I’ve decided that he does the strange good deed, and he loses everything in the end, because he is still in some ways moral and humane, and that is the point of the tale. In fact, he says to his wife that he is going to do something probably stupid- despite this he does this futile good deed for a stranger.

It’s really the one mistake he makes, and it makes no sense logically, and I think the storytelling point of that is that this is why people like Moss and Bell are artifacts who can’t survive the new way. He is trying to play along with this new type of criminal and he doesn’t have the constitution for the game. To put a finer point on that, we are given Chigurh, who seems at least at first to have no morals at all.

At the end of the movie we realize that the behavior of Chigurh suggests that his vulnerability is his own moral system, corrupted as it is- his unnecessary journey to kill Carla Jean leads to his only real vulnerability, the only time that fate has the drop on him. So it’s hinted that even Chigurh’s odd system of morals will do him in, too.

I took it as someone had come back and shot the last remaining witness.

I must be a Philistine (no insults to Philistines :smiley: ) but Ivylad and I both hated this movie. It seemed pointless, with no ending. I love Tommy Lee Jones, he seems like such a laid back guy, but we felt we wasted two hours watching this thing.

But who? Someone from the original shootout? Maybe someone who was able to drive away when the shooting started? Could be, I suppose.

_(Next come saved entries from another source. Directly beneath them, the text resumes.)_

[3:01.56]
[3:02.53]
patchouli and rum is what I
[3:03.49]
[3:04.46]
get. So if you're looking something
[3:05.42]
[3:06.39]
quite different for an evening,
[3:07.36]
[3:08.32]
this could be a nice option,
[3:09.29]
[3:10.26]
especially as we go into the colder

Or not go in his own car. Or do the handkercheif over the receiver bit. Or any of a number of other things that wouldn’t have viewers annoyed from the beginning at such a stupid action, and having the character admit his stupidity is stupid doesn’t justify it. And the annoying thing, it wasn’t even necessary for the plot- dumb acts are understandable if a key point in a movie wouldn’t work without it, but damn, you could have just as easily had someone spot his car when he was there leaving with the loot in the first place, instead of having him go back a second time.

And if the point was to show from the beginning that Llewellyn is a decent guy, have him happen to have a jug of water with him in the truck already. Or have him stop to give some of the money to a homeless shelter- anything would have been better than to have your movie have such a colossal what the fuck moment right off the bat. And let’s not even go into having him throw a briefcase containing millions over an international bridge in broad daylight, deserted or not- couldn’t he find a freaking empty stretch of woods to hide it in? And again, this had nothing to do with the plot, so why include something so ignorant?

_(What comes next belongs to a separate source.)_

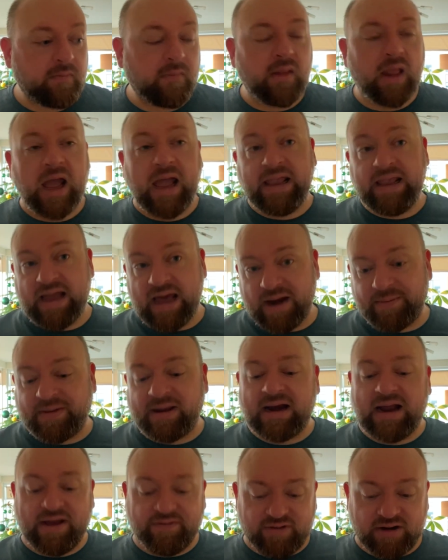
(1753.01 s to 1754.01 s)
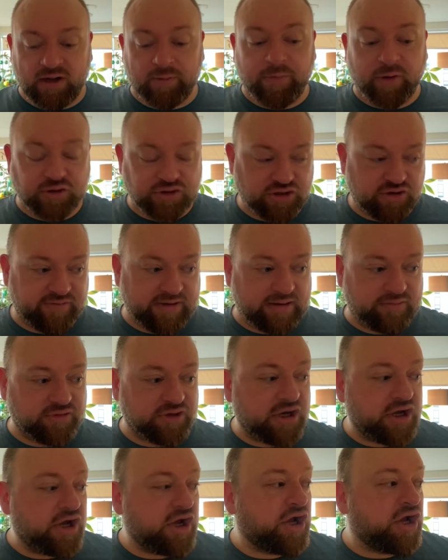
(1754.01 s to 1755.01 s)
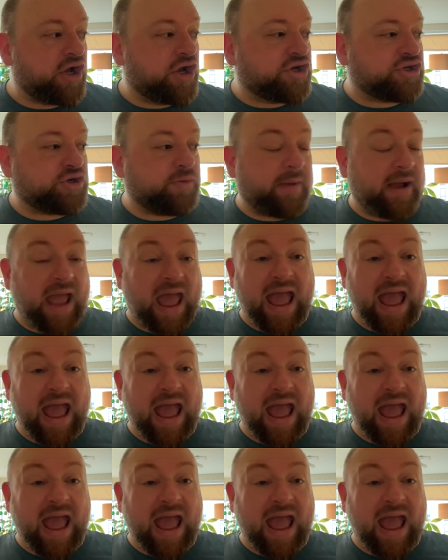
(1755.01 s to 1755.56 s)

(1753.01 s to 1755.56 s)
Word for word: I can get up, I can have a little potter around. So my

I agree “who” is not answered, although it could have been the bad guys had surveyed the area before they showed up with Chigurh. It is just so obvious that the window has gone from damaged to blown away that I doubt it was a continuity error.

The idea (in my opinion) is not just to make Moss come across as a nice guy, but to make his niceness or sympathy his undoing. To show that his entire quest to keep the money is doomed from the start by his nature. I’ll agree that there may have been a more elegant way to do it- but perhaps the idea is that it’s so batshit stupid- sometimes emotional acts are.

I like AuntiePam’s idea as well- that he is curious and fascinated by what happened and uses the water as an excuse to go back to the scene of the crime. It’s unquestionably a dumb move, and the filmmakers make sure to tell us that they know it is dumb- so it must have some higher storytelling purpose.

Watching this movie again with knowledge of the ending, it is even more gloomy- Moss never had a chance once he went back to the scene.